Zu den bekanntesten Pop-Art-Künstlern gehörten Roy Lichtenstein oder Andy Warhol. Beide sind längst tot, ihren Zenit hatte die Pop-Art ja auch in den 60er-Jahren. Für den brasilianischen Künstler Romero Britto, Jahrgang 1963, ist die Zeit dieser Kunstrichtung noch nicht beendet, er malt in diesem Stil. Seine farbenfrohen Neo-Pop-Kreationen sind unter anderem im Museum of Modern Art und im Guggenheim-Museum in New York zu bewundern.

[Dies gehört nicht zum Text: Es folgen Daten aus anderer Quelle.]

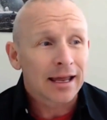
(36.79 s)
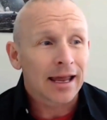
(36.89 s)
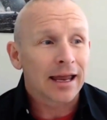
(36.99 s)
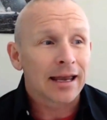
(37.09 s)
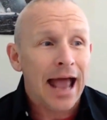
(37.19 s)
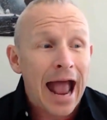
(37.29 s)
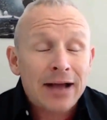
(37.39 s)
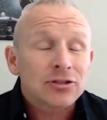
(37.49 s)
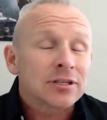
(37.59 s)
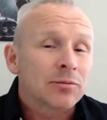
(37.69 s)
and
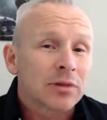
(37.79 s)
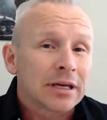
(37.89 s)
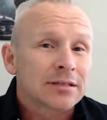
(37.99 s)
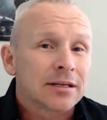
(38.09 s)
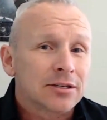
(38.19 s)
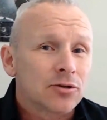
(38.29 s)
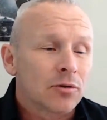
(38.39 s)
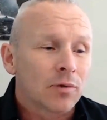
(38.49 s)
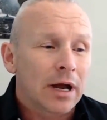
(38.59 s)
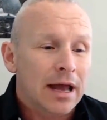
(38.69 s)
actually some things that he's
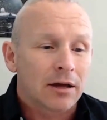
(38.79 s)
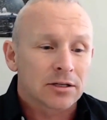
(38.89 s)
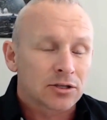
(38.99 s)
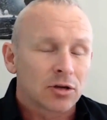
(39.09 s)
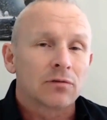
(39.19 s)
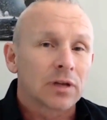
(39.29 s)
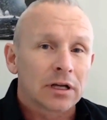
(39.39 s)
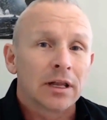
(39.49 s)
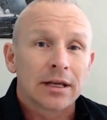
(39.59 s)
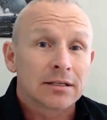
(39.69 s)
doing right now to serve
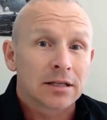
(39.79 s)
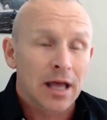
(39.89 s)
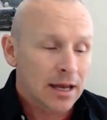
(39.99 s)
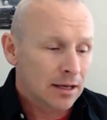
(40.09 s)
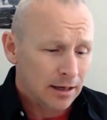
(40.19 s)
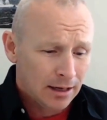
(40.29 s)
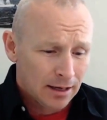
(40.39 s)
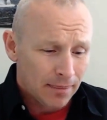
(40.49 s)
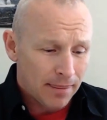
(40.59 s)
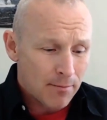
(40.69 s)
his client
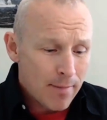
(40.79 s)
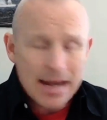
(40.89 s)
that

Oberklasse-Coupé als Leinwand
Ein Beispiel für Brittos Kunst ist der im Pop-Art-Stil bemalte Bentley Continental GT. Während das Oberklasse-Coupe normalerweise in gedeckten Farben daherkommt, sprüht der Britto-Bentley vor Lebensfreude. Auf quietschblauem Untergrund lässt der Brasilianer bunte Blumen blühen und poppige Sterne aufgehen. Abstrakte Figuren, die an Comic-Figuren erinnern, schmücken die Türen.

Ausstellung in Berlin
Der bunte Continental GT entstand 2003 als nicht fahrfähiger Prototyp. Vom 10. Juli bis zum 6. September 2009 ist das Kunstwerk nun in der Britto-Ausstellung "Come to my World" im Berliner Automobil-Forum Unter den Linden zu sehen. Am Ende der Ausstellung lässt Bentley das Kunstwerk zugunsten von Multiple-Sklerose-Kranken und geistig Behinderten versteigern.